May 28, 2013

When You're Not The Cool Church

Our friend in ministry told us a story once about manning his church's table at a college ministry fair. Because his table was assigned just outside the student center, he was stationed in the blazing hot summer sun and, as a result, stationed to a table where no one wanted to be.

To make matters worse, just inside the sliding glass doors--the doors that opened with a whoosh of air conditioning--was the table for The Cool Church. Each time the doors slid open and our friend looked in, raucous laughter spilled out and students gathered in hoards around their table. As our friend told it, he felt on the outside looking in, like the junior high kid wanting to be invited to the cool kids' table. And his church's table wasn't the cool kids' table.
We laughed together about that story because we've been there, too. We know what it's like to not be The Cool Church, The Cool Pastor, or The Cool Pastor's Wife. We know what it's like for people to leave our church in search of greener pastures or to follow the crowd to the latest and greatest church in town. We know what it's like to be openly compared to other churches and fall short in the comparison. 

Most of us are not at the cool kids' table, and when we're not The Cool Church, it can be frustrating and annoying. But it can also reveal our hearts. What I've found is that hearing about how great other churches are can, if I'm not on guard against it, create a sense of competition, pride, and even self-condemnation in me. I too easily turn to criticism, judgment, and jealousy of others rather than to gratefulness at God's movement and a sense of partnership among churches.    

It's like I think only one can win. Or like it's about winning in the first place. 

And this is probably why we've never been The Cool Church--because God has had to do a lot of work in my heart. 

The main thing He's taught me in our average-ness is to fix my eyes on Him rather than on others. When I do this, He leads me to consider some questions. How is He using our church? What are our strengths as a church? Why does He have us in our city? Because there are answers to those questions. They may not be glamorous, but there are good things happening in and around us. The same goes for me. What are my specific gifts? Why does God have me in the church that I'm in? There are answers to those questions, too, and, although not spectacular, they are positive answers.

The second part of this is that when my eyes are on Him and I take these questions to Him, He reminds me that I am not responsible for making myself or my church "cool", but I am responsible for my faithfulness. Am I being in faithful with what He's given me in the place where He's put me? That's all I can do, and that's all I'm supposed to do. Sometimes faithfulness doesn't result in measurable responses. Sometimes (most of times?) faithfulness happens in the unseen.
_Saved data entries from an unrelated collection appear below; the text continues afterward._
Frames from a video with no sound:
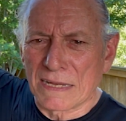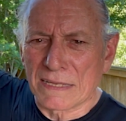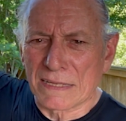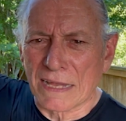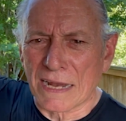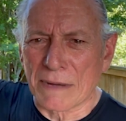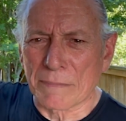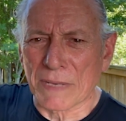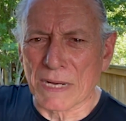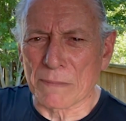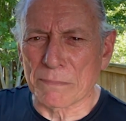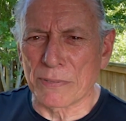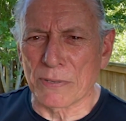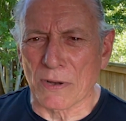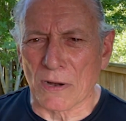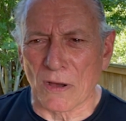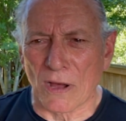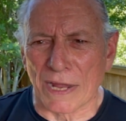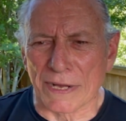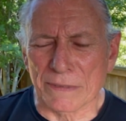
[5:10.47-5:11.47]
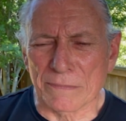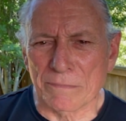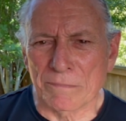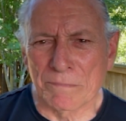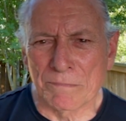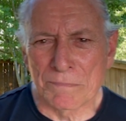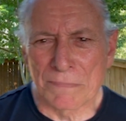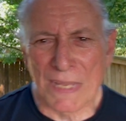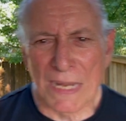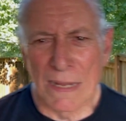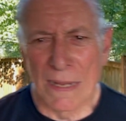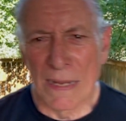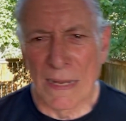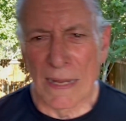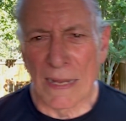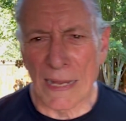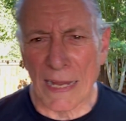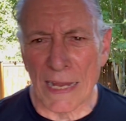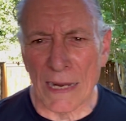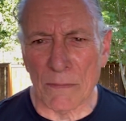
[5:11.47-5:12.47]
that I'm going to put on.
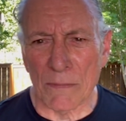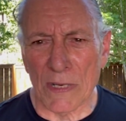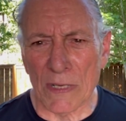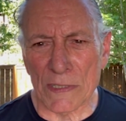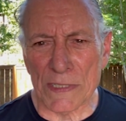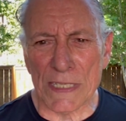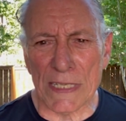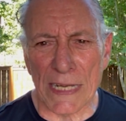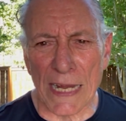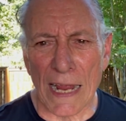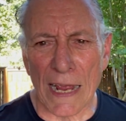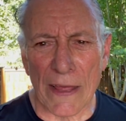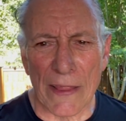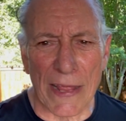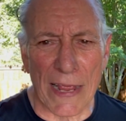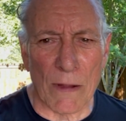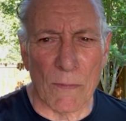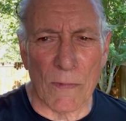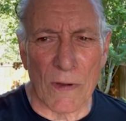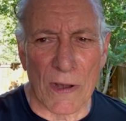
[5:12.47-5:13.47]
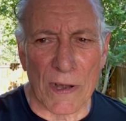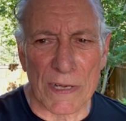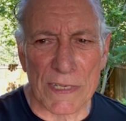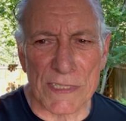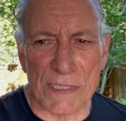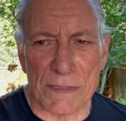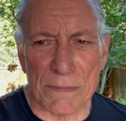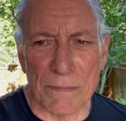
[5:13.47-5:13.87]
and we'll see how that works.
The Cool Church and The Cool Pastor are being asked the same questions. God does different things with different churches and people, but in the end, He's looking for our faithfulness in what He's given us.

Perhaps you're not The Cool Church or The Cool Pastor's Wife. Maybe God is protecting you from something your heart can't handle. Or maybe He's just not all that concerned about your cool factor in the first place. But there is one thing He's most definitely concerned with.
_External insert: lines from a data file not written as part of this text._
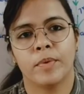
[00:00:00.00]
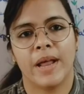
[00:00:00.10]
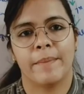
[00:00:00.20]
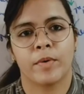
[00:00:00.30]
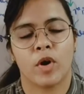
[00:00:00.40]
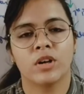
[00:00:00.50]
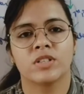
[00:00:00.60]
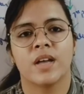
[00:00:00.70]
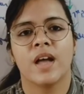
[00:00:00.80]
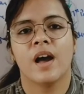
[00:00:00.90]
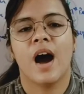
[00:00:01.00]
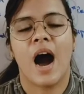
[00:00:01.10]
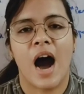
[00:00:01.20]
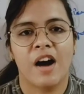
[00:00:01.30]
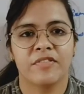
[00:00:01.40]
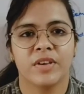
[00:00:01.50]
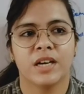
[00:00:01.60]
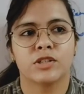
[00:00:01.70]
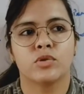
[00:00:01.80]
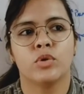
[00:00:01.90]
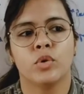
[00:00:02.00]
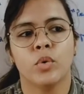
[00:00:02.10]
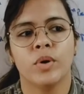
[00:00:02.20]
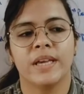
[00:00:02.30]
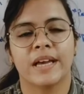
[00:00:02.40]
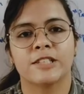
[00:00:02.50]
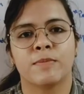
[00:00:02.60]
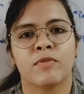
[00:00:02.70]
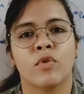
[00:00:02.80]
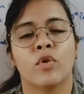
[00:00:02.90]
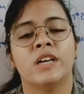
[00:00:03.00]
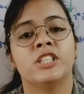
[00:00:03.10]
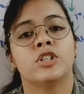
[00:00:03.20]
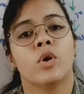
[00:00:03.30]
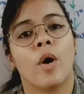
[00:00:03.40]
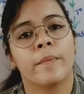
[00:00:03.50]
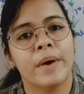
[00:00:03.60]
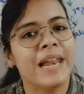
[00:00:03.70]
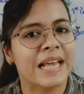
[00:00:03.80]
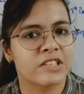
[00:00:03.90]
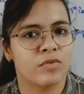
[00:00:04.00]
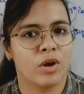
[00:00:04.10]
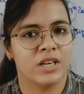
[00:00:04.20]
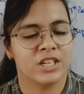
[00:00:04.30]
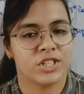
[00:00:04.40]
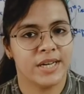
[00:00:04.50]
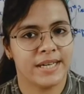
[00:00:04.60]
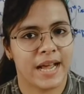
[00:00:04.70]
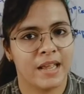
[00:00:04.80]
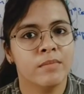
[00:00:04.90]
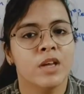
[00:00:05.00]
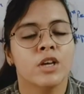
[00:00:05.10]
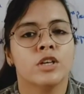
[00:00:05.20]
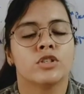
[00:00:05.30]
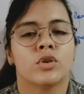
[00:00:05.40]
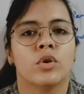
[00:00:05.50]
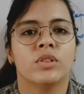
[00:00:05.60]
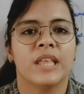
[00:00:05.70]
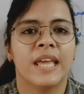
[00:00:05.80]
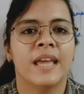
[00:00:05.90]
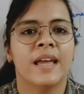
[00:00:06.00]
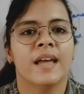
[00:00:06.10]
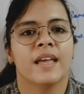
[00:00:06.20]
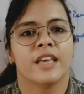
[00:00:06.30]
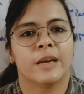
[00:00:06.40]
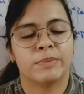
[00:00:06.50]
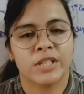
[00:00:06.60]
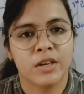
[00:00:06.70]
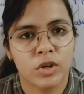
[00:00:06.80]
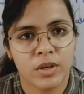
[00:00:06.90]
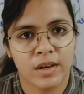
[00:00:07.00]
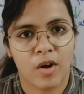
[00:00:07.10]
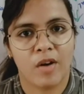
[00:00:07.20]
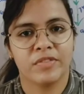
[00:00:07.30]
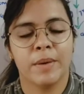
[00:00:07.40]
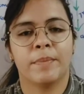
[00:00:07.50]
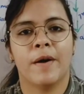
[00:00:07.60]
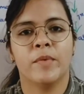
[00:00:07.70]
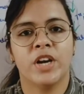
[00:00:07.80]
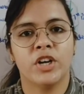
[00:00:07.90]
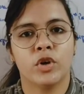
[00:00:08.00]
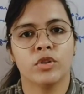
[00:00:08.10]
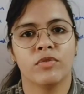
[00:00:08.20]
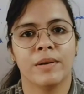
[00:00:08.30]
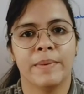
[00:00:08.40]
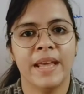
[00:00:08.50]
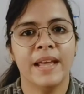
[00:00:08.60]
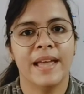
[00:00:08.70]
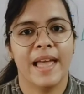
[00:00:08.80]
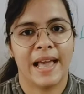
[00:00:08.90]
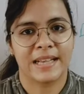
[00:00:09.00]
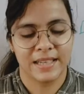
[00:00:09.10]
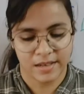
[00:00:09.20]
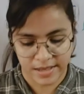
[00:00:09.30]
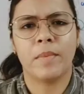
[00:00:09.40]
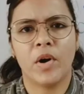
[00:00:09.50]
approx half years to two years before its normal exfoliation time, so the eruption uh, of the permanent tooth will be accelerated.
And that's your faithfulness to Him. 

How do you fight comparison and competition when people talk about or leave for The Cool Church? 


Christine said...

I just love this post!! It's my faithfulness not my "coolness" in ministry that matters! I needed that reminder!

Christine said...

Christine, this is so encouraging, and something my heart needs to be reminded of often! I have really enjoyed digging into your blog recently, as I'm a worship pastor's wife. Thank you for sharing your wisdom with us!

Christine said...

I remember listening to an Erwin McManus sermon and having an 'Aha!' moment that has never left me.
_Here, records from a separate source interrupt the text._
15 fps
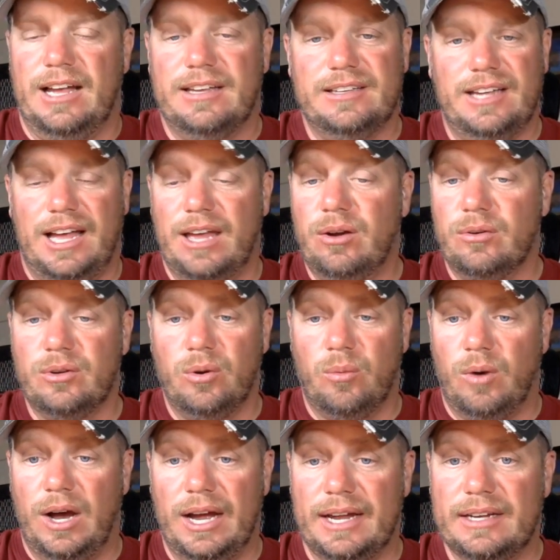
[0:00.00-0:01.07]
I don't know
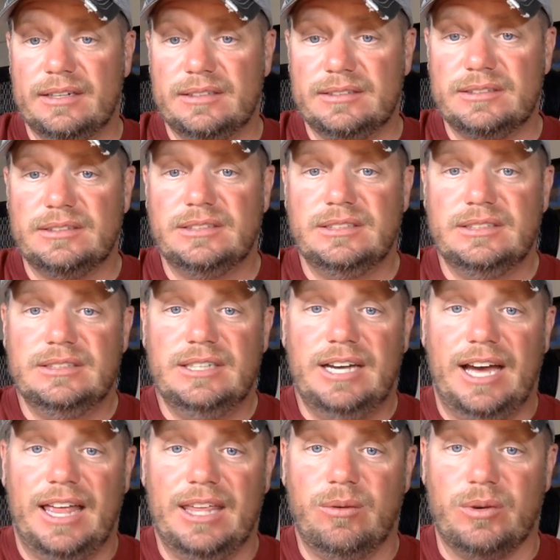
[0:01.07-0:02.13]
why.
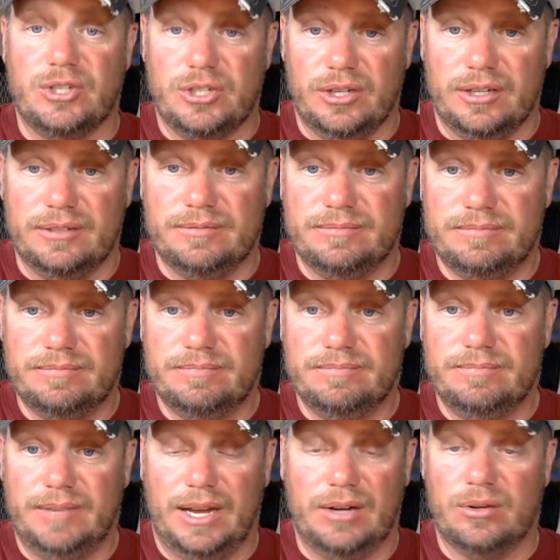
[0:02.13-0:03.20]
I think we should.
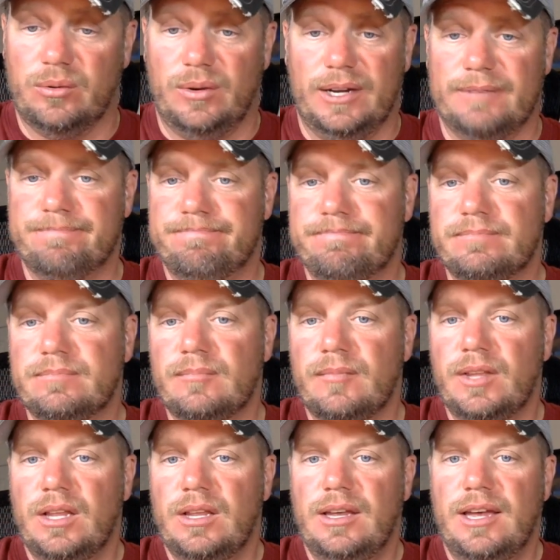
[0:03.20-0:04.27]
I don't know why.
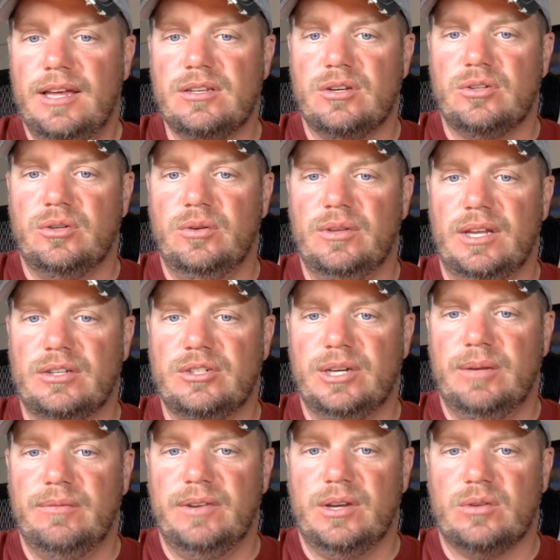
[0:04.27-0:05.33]
Is it true that
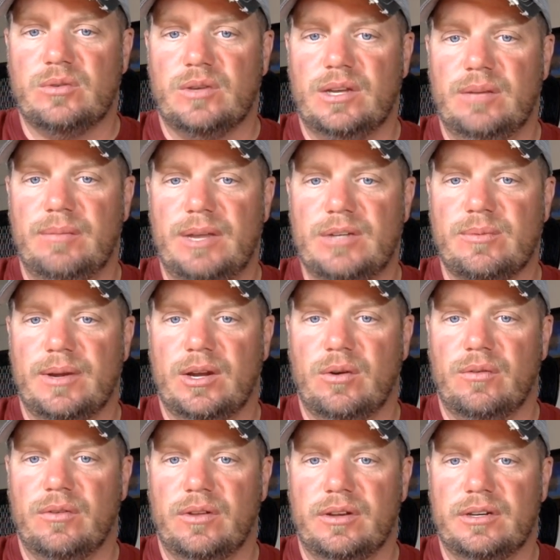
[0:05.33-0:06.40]
GM vehicles will get a major makeover
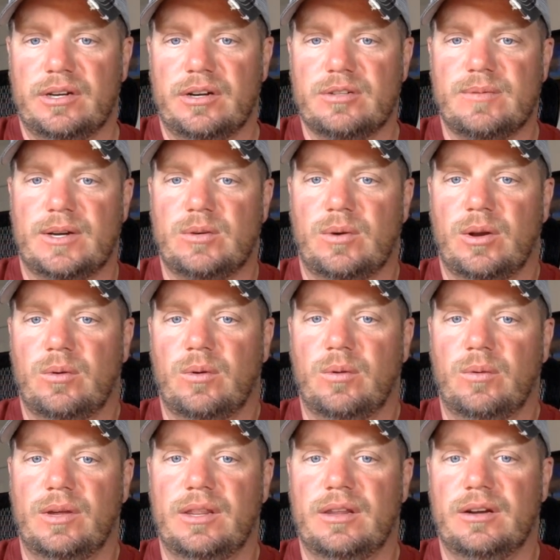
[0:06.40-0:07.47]
of the interiors by
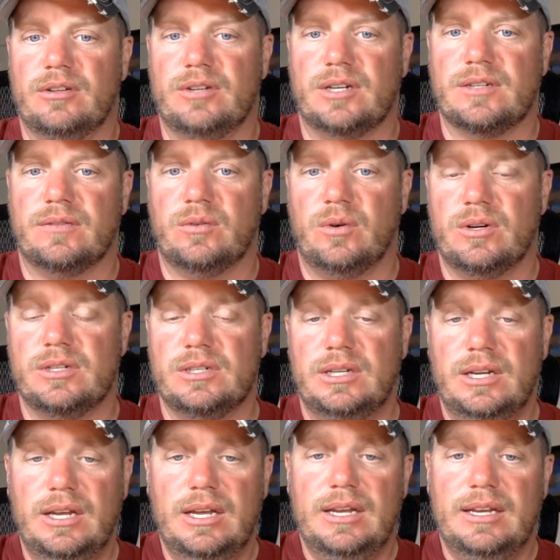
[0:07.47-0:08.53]
2021? Their trucks, of course.
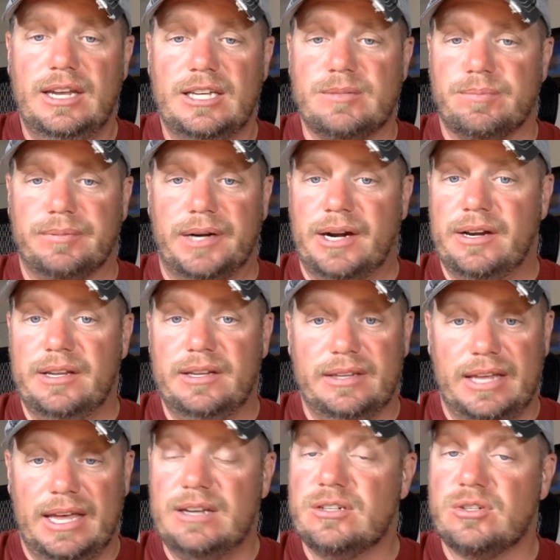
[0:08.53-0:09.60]
Yes, Bryant,
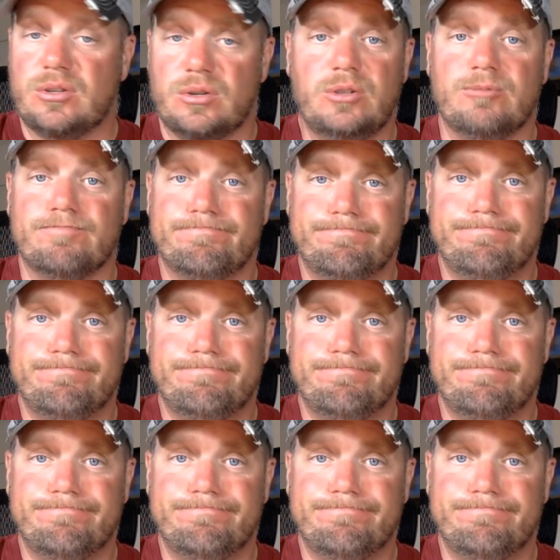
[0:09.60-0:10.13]
that is true.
He talked about not worrying if solid Christians left your church to go elsewhere because of their strong faith they will find another church community.. he said to worry instead about those who are just coming to faith or don't know Jesus.

This was a huge revelation to my peacemaker/pacifist/pandering self that has been proved correct in my experience so far.

Churches go in cycles of cool, or whatever... But I see now that if Christian people leave our church for 'greener pastures' that it's often a good thing (even if it hurts a little at the time). It saves you bending and contorting your vision, your call, and your style of church to fit everyone's ultimatums and agendas... if someone is not 'on board' then better they go somewhere else where they feel better fit to serve God and they can be 'on board' there. If they are solid Christians it's not going to be a salvational concern for them to leave as they will find another place to fellowship. Overall, sometimes it's just better this leaves us to be able to focus on the Kingdom vision God has given for our particular church and people.

This one truth has given me a real freedom, and has helped me to no end when riding the storms of church life. It keeps for me the focus not on people pleasing, but on God pleasing... on those on the fringes, and those who need to encounter Christ, and not those who are trying to make demands instead of serving because they aren't seeing the vision God has given or want to add their own agenda to things.

Christine said...

Now that is a great perspective! Thanks for sharing.